Task requirements
Omit the pictures. Transcribe exactly the lines below, from the one with "[00:00:00.00 to 00:00:00.90]" up to and including the last.

Task input
..........

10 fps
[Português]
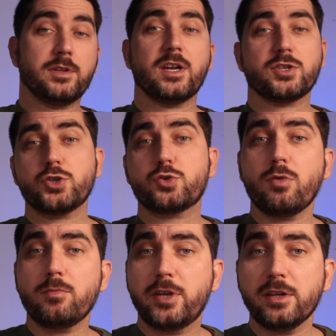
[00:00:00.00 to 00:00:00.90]
Vantagens do
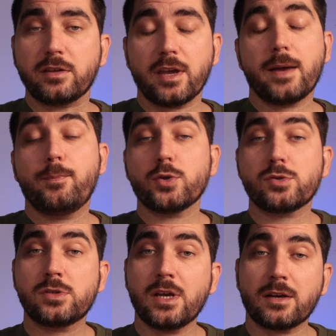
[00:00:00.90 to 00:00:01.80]
HomeKit é que podes
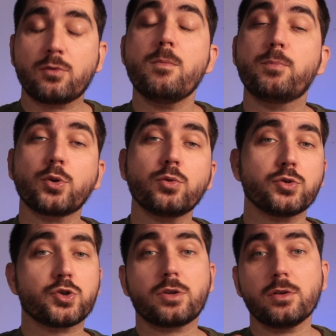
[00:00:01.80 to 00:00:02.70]
usar com
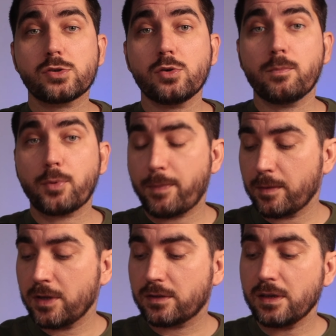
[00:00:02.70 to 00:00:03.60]
produtos que não são
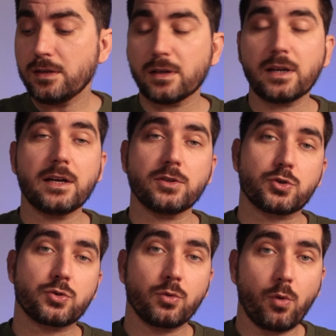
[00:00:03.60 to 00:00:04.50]
propriamente
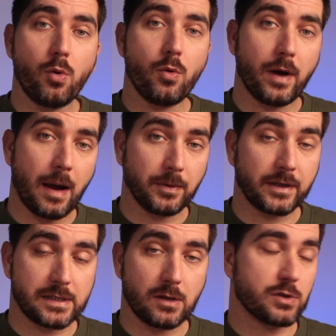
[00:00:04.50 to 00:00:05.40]
integrados com a
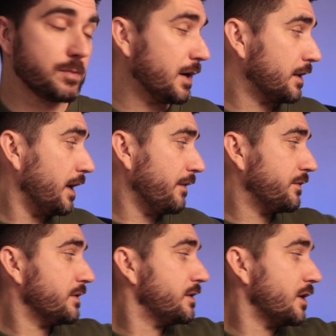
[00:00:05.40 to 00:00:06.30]
aplicação Smart Live,
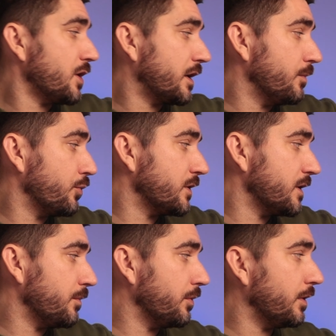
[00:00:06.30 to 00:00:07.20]
seja aqui, por
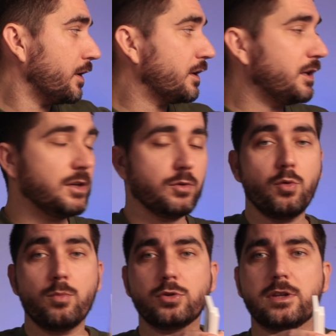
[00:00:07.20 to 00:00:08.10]
exemplo, aqui
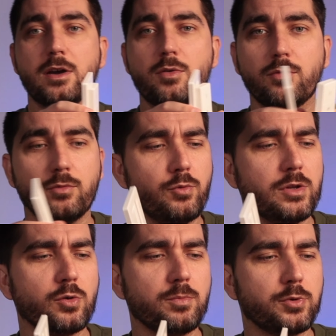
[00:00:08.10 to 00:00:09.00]
o botão, o
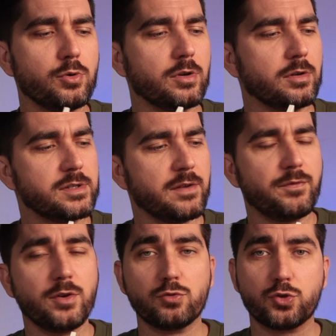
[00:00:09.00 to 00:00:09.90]
interruptor sem
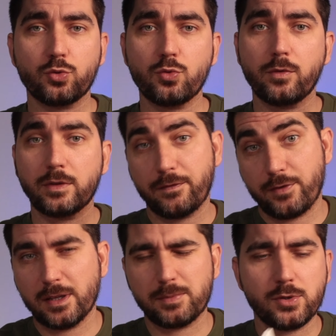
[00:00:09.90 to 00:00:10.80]
fios do, da
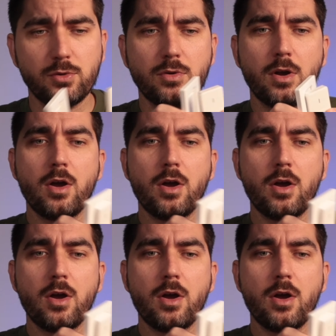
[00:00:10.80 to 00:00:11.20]
Philips Hue,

..........

Your solution
[00:00:00.00 to 00:00:00.90]
Vantagens do
[00:00:00.90 to 00:00:01.80]
HomeKit é que podes
[00:00:01.80 to 00:00:02.70]
usar com
[00:00:02.70 to 00:00:03.60]
produtos que não são
[00:00:03.60 to 00:00:04.50]
propriamente
[00:00:04.50 to 00:00:05.40]
integrados com a
[00:00:05.40 to 00:00:06.30]
aplicação Smart Live,
[00:00:06.30 to 00:00:07.20]
seja aqui, por
[00:00:07.20 to 00:00:08.10]
exemplo, aqui
[00:00:08.10 to 00:00:09.00]
o botão, o
[00:00:09.00 to 00:00:09.90]
interruptor sem
[00:00:09.90 to 00:00:10.80]
fios do, da
[00:00:10.80 to 00:00:11.20]
Philips Hue,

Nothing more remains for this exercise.